Go through the entries and copy every line that has the string "speaker" in it.
─── Given records ───
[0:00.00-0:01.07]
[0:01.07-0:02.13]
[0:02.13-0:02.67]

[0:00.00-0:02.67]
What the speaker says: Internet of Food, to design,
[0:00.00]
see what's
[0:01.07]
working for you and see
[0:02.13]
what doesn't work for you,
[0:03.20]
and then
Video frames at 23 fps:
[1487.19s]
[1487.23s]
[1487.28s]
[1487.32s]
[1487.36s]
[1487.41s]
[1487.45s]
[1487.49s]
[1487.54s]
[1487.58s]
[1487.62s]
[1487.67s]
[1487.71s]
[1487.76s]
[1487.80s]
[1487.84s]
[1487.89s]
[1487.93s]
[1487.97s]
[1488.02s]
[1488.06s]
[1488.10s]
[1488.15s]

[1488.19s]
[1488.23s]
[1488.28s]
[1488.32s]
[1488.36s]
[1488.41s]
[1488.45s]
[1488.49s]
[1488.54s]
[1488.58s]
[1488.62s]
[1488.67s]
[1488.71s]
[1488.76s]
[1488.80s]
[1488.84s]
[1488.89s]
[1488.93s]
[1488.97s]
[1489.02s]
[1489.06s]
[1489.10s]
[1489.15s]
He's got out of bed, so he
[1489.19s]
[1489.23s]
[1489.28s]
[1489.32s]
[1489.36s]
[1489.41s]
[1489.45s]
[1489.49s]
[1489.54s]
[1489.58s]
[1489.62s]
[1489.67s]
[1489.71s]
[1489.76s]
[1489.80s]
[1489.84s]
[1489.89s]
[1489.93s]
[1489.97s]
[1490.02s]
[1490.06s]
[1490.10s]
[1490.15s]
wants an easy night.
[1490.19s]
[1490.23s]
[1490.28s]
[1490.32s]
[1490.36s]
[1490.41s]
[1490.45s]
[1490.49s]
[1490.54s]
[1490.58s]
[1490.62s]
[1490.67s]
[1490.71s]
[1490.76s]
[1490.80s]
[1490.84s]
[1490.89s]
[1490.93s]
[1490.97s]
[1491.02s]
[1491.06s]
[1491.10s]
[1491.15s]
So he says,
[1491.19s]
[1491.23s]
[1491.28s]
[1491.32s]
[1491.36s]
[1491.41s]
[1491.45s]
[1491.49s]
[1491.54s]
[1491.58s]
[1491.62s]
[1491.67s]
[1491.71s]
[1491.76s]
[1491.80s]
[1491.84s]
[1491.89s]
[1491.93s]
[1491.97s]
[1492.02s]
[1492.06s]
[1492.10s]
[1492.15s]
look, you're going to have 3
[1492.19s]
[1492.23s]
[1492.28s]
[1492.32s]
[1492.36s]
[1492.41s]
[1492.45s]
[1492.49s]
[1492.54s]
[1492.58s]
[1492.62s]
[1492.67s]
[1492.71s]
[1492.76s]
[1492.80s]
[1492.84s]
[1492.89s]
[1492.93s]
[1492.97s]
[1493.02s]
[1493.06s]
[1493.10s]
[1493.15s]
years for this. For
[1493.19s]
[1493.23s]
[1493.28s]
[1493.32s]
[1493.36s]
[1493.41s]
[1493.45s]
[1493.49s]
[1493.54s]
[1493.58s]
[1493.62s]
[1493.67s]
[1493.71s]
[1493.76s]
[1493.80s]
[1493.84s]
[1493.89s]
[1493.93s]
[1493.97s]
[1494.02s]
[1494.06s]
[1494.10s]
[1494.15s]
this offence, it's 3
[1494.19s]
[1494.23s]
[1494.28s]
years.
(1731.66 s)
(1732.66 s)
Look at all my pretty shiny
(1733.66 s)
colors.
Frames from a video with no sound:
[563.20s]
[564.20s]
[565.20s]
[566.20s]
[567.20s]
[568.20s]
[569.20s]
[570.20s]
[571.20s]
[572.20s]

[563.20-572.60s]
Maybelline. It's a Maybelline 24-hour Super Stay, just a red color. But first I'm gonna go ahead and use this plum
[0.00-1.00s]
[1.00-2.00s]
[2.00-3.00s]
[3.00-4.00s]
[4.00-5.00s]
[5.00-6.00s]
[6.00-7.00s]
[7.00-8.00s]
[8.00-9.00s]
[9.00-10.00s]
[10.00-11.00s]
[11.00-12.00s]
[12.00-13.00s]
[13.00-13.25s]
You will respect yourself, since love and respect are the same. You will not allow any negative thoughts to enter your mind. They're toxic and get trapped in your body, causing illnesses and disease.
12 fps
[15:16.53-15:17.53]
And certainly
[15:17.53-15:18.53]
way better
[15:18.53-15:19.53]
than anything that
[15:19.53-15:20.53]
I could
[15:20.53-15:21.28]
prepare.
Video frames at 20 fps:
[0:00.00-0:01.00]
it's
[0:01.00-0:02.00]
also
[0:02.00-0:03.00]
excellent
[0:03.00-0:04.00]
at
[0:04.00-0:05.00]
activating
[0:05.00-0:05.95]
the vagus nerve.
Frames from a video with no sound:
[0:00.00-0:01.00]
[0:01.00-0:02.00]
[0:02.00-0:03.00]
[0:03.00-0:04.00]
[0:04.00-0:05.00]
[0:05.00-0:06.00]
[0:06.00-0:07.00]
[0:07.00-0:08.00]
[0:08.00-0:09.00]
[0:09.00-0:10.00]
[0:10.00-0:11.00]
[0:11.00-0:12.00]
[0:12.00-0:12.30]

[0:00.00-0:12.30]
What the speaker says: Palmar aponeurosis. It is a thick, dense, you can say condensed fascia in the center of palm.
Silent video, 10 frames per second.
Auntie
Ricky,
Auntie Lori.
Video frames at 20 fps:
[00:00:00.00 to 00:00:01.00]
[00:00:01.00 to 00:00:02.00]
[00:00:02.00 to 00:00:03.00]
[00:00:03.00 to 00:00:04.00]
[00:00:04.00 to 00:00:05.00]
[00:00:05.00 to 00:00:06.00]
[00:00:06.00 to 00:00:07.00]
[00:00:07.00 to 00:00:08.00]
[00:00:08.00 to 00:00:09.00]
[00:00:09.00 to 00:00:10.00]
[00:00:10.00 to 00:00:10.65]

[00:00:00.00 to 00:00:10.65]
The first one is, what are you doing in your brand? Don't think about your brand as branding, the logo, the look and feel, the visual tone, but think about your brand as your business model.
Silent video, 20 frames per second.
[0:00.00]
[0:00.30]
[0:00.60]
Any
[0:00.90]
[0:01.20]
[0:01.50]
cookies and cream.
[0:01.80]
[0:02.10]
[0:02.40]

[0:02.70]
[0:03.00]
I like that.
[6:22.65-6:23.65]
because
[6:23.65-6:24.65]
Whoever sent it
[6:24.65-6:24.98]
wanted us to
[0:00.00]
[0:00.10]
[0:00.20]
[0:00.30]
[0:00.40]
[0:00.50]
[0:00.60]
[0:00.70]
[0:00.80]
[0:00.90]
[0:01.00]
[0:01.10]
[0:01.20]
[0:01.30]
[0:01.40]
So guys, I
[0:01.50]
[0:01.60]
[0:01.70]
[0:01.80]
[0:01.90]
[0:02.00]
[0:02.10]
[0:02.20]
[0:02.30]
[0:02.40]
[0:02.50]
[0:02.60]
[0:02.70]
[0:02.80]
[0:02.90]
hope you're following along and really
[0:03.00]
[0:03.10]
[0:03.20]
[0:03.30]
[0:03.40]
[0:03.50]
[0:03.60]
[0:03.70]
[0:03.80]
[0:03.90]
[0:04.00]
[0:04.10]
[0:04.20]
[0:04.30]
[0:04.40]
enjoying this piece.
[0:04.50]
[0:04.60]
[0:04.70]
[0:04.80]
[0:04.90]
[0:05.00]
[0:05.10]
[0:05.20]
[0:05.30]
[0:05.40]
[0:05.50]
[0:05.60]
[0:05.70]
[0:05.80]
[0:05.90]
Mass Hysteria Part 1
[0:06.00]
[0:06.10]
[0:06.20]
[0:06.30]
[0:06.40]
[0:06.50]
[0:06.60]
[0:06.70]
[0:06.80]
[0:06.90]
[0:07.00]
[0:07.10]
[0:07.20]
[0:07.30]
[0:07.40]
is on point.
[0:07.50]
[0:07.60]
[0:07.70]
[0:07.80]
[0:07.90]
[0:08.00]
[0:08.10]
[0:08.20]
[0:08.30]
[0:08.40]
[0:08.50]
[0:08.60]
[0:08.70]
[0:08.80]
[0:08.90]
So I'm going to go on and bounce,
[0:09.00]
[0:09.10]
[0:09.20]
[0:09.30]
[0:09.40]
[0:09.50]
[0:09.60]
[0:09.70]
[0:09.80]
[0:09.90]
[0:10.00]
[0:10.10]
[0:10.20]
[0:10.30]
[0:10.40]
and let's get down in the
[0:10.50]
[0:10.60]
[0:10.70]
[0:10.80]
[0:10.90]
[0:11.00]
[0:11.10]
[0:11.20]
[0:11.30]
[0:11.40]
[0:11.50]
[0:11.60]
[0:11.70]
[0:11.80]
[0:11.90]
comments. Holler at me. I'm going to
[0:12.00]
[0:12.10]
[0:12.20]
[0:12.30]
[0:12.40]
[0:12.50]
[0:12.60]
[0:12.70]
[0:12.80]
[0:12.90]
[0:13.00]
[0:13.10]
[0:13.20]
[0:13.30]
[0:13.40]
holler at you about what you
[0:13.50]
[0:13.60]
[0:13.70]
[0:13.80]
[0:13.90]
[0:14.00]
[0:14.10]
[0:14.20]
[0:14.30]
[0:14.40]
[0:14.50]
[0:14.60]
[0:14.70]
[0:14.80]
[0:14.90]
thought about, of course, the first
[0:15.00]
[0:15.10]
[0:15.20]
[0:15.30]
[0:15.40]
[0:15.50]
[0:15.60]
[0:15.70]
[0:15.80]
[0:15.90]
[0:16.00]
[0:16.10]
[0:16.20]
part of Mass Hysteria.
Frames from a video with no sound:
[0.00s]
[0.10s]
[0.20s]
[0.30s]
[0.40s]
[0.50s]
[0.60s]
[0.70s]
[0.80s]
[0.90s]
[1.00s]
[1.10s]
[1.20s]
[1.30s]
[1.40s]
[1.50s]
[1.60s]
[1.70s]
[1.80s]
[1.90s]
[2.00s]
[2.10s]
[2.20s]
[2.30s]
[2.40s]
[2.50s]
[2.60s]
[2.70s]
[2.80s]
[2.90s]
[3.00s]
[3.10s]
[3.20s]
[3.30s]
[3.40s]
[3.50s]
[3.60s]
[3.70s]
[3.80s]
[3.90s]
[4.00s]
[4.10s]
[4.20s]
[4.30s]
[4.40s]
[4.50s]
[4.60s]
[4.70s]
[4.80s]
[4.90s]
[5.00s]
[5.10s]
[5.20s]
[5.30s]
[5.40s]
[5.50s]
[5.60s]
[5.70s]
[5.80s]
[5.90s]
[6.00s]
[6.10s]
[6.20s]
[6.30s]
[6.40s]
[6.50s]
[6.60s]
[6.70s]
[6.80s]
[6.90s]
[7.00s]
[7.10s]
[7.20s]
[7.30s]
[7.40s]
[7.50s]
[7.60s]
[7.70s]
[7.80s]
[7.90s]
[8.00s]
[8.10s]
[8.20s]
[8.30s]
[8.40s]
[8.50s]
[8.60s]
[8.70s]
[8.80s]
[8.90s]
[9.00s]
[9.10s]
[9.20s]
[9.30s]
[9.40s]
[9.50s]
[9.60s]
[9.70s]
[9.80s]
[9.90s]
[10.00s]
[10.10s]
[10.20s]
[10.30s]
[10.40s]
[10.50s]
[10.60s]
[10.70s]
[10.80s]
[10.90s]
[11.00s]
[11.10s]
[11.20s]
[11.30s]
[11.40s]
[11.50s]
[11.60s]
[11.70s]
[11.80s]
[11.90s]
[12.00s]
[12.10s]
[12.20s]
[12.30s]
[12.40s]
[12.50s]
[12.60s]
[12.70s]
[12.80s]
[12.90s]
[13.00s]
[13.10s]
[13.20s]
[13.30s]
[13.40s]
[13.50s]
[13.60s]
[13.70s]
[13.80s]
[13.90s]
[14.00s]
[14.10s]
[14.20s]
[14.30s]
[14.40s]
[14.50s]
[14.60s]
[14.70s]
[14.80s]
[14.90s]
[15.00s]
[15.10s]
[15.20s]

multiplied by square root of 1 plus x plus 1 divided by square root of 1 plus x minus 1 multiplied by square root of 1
───
### Solution for this exercise
What the speaker says: Internet of Food, to design,
What the speaker says: Palmar aponeurosis. It is a thick, dense, you can say condensed fascia in the center of palm.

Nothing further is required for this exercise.